Jupyter notebooks are a popular option for sharing data science workflows. Daniel Mietchen shares best practices for reproducibility and other aspects of usability (documentation, ease of reuse, etc.) gleaned from analyzing Jupyter notebooks referenced in PubMed Central, an ongoing project that started at a hackathon earlier this year and is being documented on GitHub.
The aim of this project was to understand and document the extent to which these publicly accessible notebooks are reproducible, both individually and collectively. By identifying the existing barriers to reproducibility, the hope is to lower those barriers for notebooks shared in the future.

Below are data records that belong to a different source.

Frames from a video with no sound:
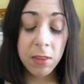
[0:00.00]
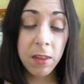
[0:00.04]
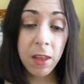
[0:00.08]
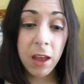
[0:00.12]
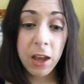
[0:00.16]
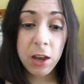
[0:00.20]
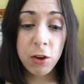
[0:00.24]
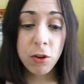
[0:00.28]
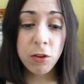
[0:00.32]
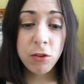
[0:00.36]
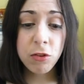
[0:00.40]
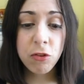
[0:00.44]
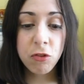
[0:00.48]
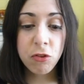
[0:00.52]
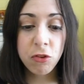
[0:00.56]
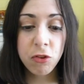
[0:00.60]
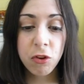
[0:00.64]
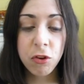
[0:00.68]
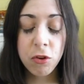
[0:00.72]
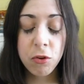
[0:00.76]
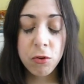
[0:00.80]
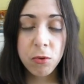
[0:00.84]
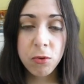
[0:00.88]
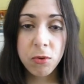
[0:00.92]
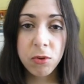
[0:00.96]
couldn't
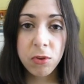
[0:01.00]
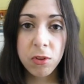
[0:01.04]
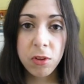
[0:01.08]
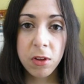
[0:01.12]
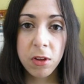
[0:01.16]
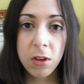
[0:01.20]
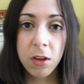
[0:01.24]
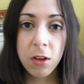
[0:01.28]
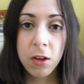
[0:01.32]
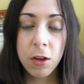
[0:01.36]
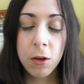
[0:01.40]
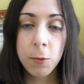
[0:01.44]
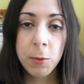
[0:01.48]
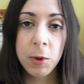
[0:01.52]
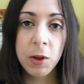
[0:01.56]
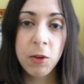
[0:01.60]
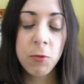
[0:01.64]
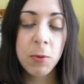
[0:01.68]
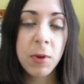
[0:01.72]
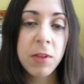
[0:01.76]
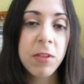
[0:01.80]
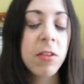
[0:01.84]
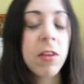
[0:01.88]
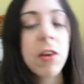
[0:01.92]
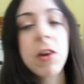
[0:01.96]
choose which
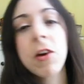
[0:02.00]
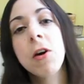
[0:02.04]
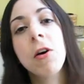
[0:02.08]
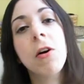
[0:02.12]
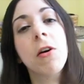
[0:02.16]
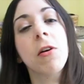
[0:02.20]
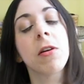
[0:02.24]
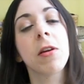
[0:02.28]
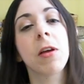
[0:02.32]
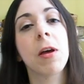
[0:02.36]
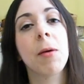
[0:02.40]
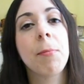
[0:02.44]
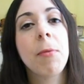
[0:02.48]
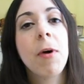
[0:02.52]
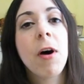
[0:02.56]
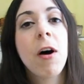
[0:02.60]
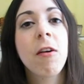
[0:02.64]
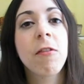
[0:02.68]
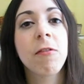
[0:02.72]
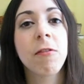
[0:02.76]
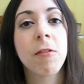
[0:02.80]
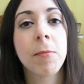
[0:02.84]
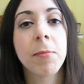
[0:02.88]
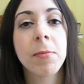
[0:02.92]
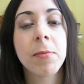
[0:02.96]
ones I got, apart
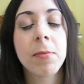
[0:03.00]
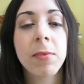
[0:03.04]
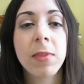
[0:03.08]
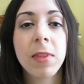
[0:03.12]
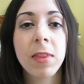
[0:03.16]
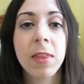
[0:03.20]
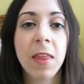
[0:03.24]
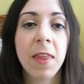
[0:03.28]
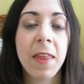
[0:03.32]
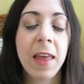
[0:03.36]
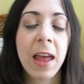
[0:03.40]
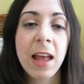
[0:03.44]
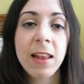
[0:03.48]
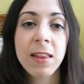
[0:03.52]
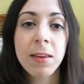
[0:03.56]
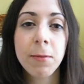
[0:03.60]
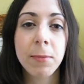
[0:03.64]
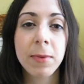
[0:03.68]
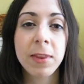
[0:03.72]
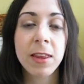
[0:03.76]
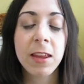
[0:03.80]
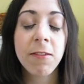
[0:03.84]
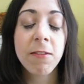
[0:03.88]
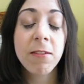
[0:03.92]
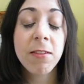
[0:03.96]
from that they had them
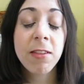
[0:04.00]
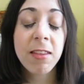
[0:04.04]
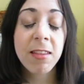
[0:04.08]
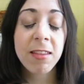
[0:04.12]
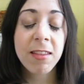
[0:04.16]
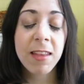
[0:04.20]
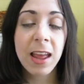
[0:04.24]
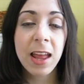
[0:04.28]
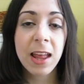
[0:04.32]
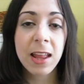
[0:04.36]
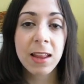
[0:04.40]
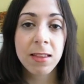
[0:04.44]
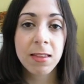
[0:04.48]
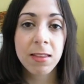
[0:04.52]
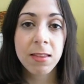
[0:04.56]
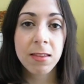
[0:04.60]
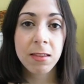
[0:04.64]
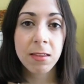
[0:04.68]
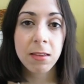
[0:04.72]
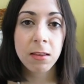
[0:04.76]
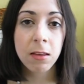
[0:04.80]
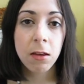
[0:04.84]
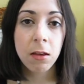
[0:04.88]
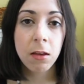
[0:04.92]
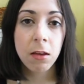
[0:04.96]
in different sets.
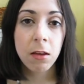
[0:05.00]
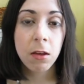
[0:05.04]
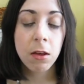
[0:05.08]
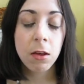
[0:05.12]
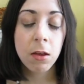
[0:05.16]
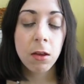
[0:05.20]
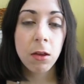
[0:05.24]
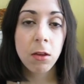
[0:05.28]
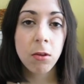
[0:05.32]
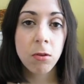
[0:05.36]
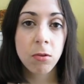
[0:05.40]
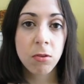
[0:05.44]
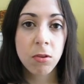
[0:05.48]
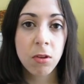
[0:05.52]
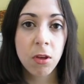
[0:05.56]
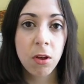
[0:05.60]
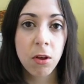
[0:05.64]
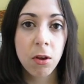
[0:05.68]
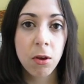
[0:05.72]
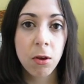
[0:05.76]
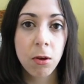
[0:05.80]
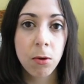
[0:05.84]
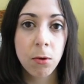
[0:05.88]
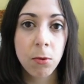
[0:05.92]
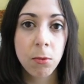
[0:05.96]

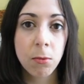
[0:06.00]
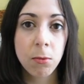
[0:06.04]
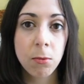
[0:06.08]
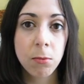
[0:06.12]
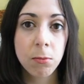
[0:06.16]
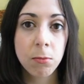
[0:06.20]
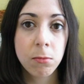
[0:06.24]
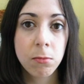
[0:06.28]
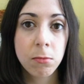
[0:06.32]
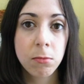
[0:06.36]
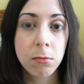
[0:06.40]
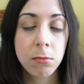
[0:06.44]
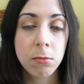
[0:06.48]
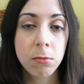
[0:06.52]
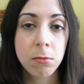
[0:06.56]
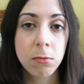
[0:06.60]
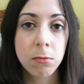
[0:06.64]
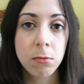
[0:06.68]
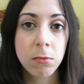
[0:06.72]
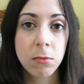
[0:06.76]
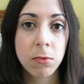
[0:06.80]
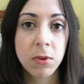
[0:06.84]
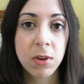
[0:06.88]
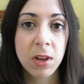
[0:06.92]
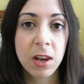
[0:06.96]
So
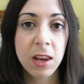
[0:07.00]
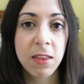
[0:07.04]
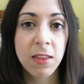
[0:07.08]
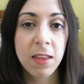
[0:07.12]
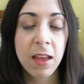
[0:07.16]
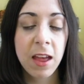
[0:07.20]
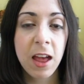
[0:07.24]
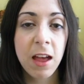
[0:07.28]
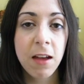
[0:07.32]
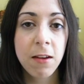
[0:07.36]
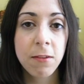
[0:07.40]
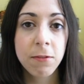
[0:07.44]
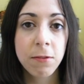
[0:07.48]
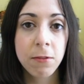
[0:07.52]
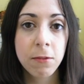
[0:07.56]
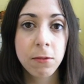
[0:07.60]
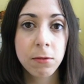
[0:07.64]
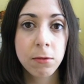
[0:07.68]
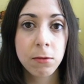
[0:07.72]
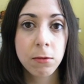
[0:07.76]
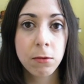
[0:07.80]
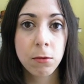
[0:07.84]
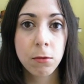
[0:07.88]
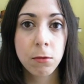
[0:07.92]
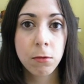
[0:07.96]
you could either have
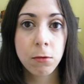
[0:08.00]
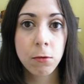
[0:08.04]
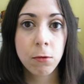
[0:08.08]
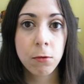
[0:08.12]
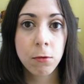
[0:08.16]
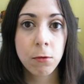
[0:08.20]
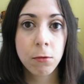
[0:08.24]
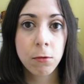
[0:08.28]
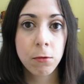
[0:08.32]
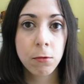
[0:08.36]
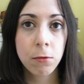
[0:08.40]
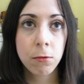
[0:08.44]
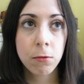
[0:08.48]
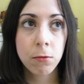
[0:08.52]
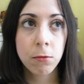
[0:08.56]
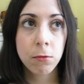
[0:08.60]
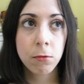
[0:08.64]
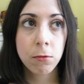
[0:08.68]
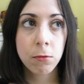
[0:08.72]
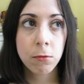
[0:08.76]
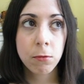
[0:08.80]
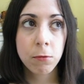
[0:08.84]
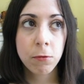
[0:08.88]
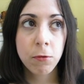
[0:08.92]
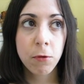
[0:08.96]

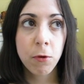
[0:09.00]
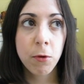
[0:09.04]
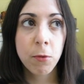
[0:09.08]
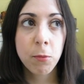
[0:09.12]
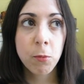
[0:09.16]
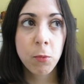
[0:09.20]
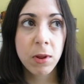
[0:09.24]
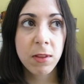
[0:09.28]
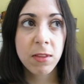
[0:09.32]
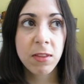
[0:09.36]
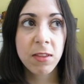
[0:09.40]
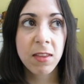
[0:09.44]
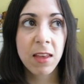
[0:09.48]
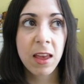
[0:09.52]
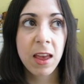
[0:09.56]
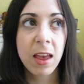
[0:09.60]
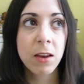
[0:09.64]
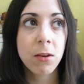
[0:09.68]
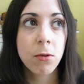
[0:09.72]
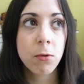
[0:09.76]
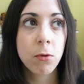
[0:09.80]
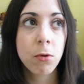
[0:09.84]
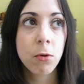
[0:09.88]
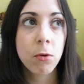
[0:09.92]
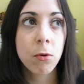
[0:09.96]
4-in-1 set
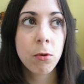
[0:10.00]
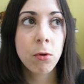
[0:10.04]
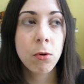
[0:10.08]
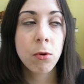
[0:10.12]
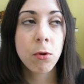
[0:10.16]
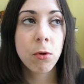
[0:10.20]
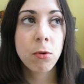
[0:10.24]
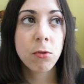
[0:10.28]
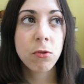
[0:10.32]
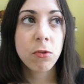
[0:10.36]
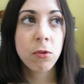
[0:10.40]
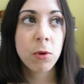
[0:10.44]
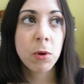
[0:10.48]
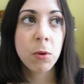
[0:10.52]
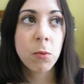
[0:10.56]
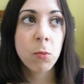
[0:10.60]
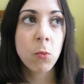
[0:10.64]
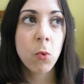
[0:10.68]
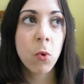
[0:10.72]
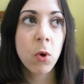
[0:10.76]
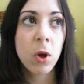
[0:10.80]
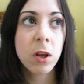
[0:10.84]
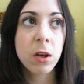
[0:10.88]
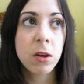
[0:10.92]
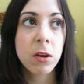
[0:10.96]
or
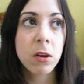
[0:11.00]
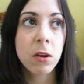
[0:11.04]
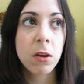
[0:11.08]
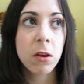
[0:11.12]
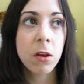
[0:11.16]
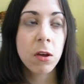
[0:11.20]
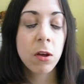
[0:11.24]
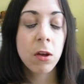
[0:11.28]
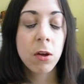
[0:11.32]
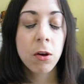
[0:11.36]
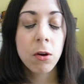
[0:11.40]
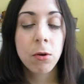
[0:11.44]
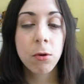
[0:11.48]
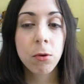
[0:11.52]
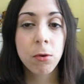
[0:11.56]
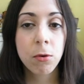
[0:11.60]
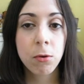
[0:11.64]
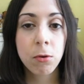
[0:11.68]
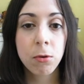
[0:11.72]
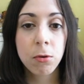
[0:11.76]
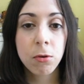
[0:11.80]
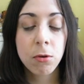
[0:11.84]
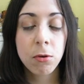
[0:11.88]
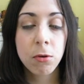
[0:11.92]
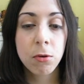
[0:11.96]
2-in-1.
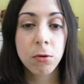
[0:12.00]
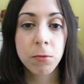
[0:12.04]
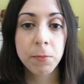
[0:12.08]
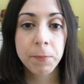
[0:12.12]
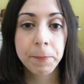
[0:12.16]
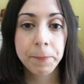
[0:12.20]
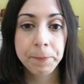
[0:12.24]
Or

To find research articles with associated Jupyter notebooks, the team performed a search for “ipynb OR Jupyter” on PubMed Central, a full-text database of biomedical articles. This yielded approximately 100 articles, which were then screened for mentions of actual notebooks.
The association of articles with notebooks took multiple forms, such as screenshots, supplementary files, links to nbviewer, GitHub repositories, and individual notebooks on GitHub. For those notebooks that were available in an executable form, the team executed them in a clean Jupyter environment.

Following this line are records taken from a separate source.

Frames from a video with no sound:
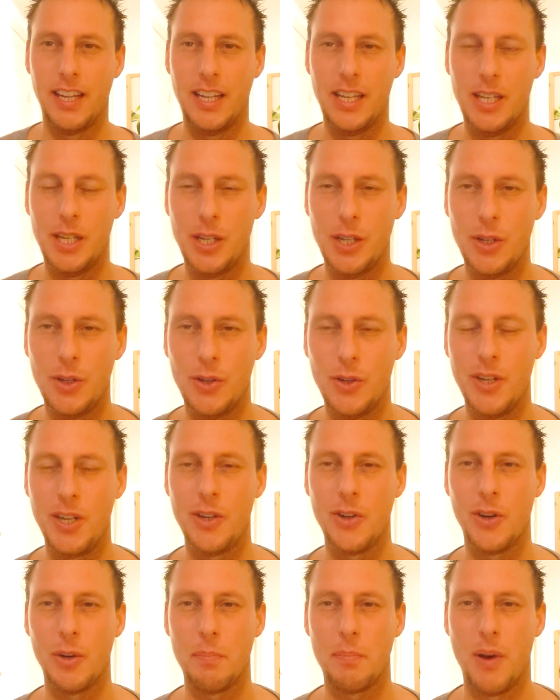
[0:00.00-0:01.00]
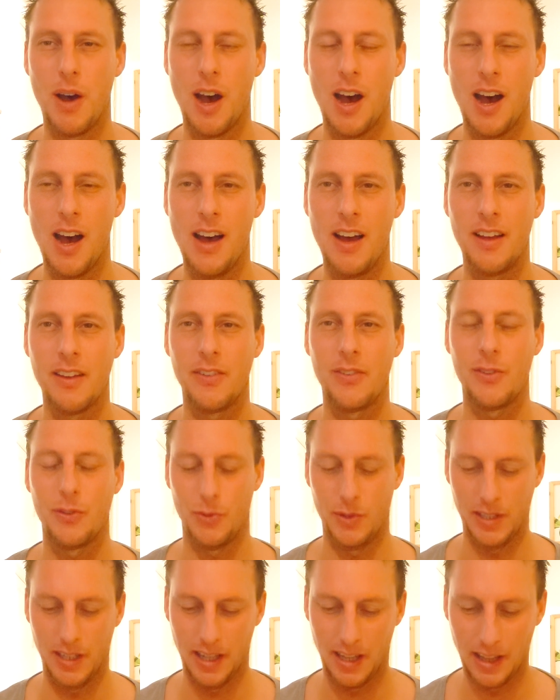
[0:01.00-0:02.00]
heal your
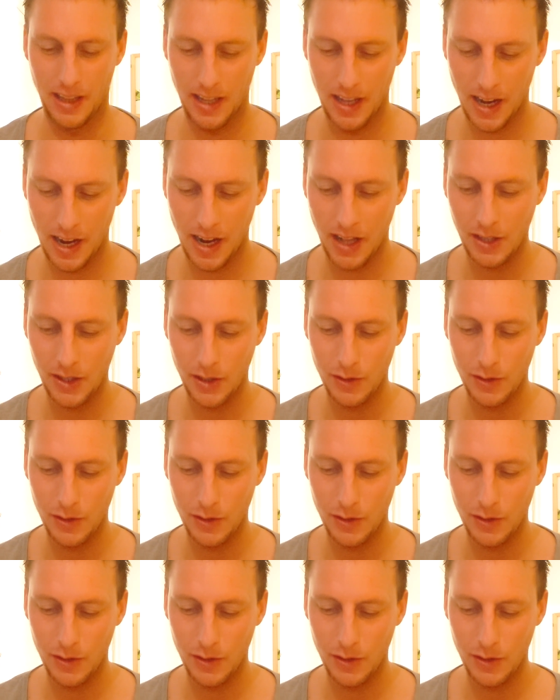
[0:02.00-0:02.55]
past with a lot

When executing notebooks, the team recorded whether they ran through without any errors and the first error message if there was one. Subsequently, they looked at individual errors and tried to resolve them. Most frequently, this involved fixing code and data dependencies. Lack of documentation was often a barrier to reproducibility, as was code that was dependent on the platform (e.g., shell commands) and use of non-Python software packages (e.g., Java). The next step is to analyze the remaining errors to deduce how they could be avoided and, for those notebooks that the team manage to execute, document whether the results match the ones originally reported in the associated papers.

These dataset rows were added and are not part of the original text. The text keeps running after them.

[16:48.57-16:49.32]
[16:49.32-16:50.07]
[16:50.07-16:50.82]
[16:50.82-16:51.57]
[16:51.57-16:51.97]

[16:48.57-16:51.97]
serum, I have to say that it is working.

Some notebooks examples include a containerized version, usually through Docker. In such cases, the team takes an approach similar to analyzing the notebooks themselves: attempting to build the container from scratch, run it, and document problems encountered on the way, as well as attempts to solve them.
Daniel Mietchen is a biophysicist interested in integrating research workflows with the World Wide Web, particularly through open licensing, open standards, public version histories, and forkability. With research activities spanning from the subcellular to the organismic level, from fossils to developing embryos and from insect larvae to elephants, he has experienced multiple shades of the research cycle and a variety of approaches to collaboration and sharing in research contexts. He has also been contributing to Wikipedia and its sister projects for more than a decade and is actively engaged in increasing the interactions between the Wikimedia and research communities.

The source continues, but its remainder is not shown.